▶ _WHAT YOU HAVE TO DO_:
Leave out the images and transcribe the entries below word for word.

▶ _GIVEN DATA_:
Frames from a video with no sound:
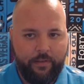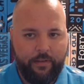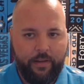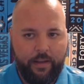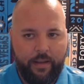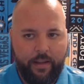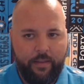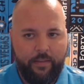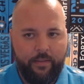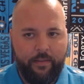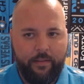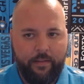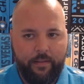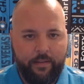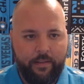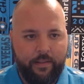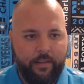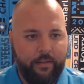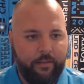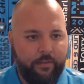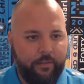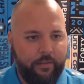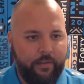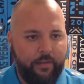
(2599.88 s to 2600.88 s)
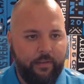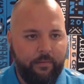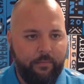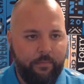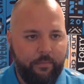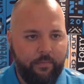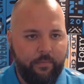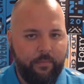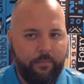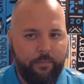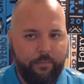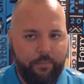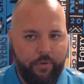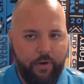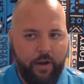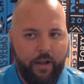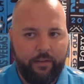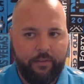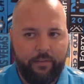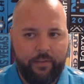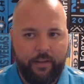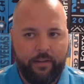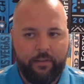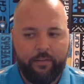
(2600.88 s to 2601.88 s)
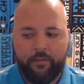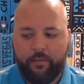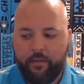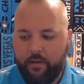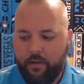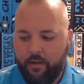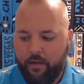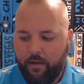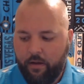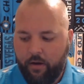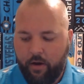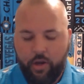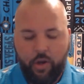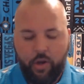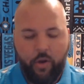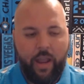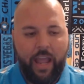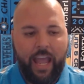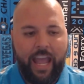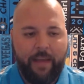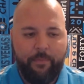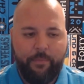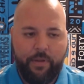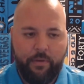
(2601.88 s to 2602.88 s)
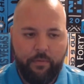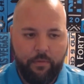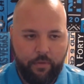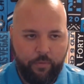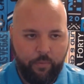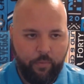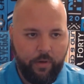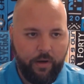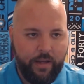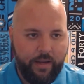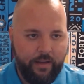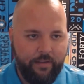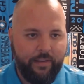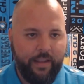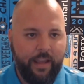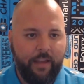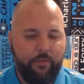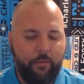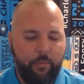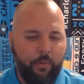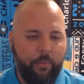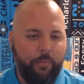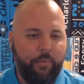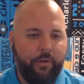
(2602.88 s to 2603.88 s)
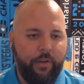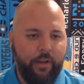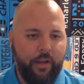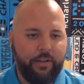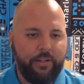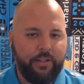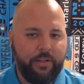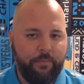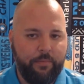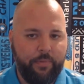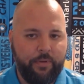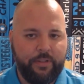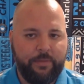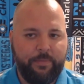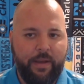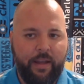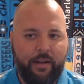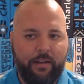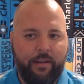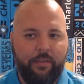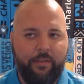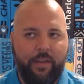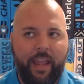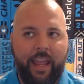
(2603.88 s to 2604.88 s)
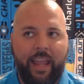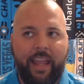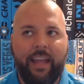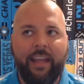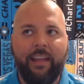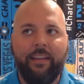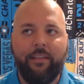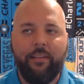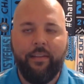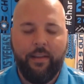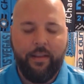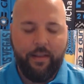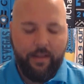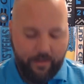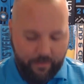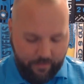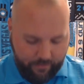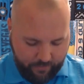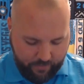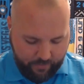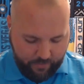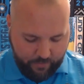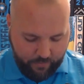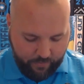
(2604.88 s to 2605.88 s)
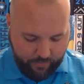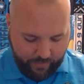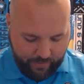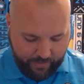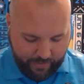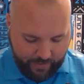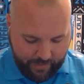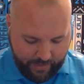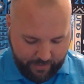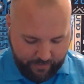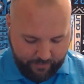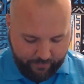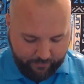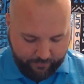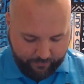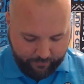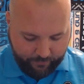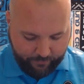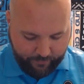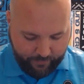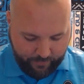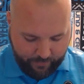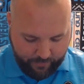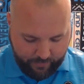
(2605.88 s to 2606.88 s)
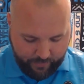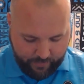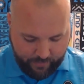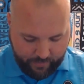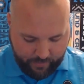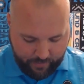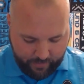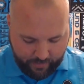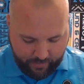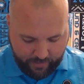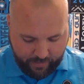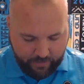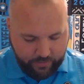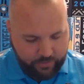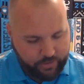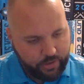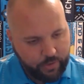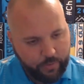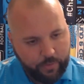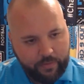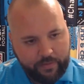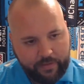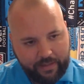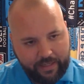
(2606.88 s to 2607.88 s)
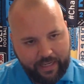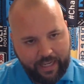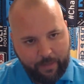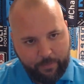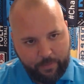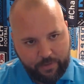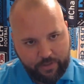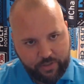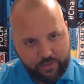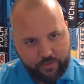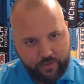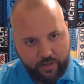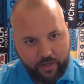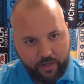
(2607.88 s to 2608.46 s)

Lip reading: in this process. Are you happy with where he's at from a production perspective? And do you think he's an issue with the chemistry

▶ _EXERCISE ANSWER_:
Frames from a video with no sound:
(2599.88 s to 2600.88 s)
(2600.88 s to 2601.88 s)
(2601.88 s to 2602.88 s)
(2602.88 s to 2603.88 s)
(2603.88 s to 2604.88 s)
(2604.88 s to 2605.88 s)
(2605.88 s to 2606.88 s)
(2606.88 s to 2607.88 s)
(2607.88 s to 2608.46 s)

Lip reading: in this process. Are you happy with where he's at from a production perspective? And do you think he's an issue with the chemistry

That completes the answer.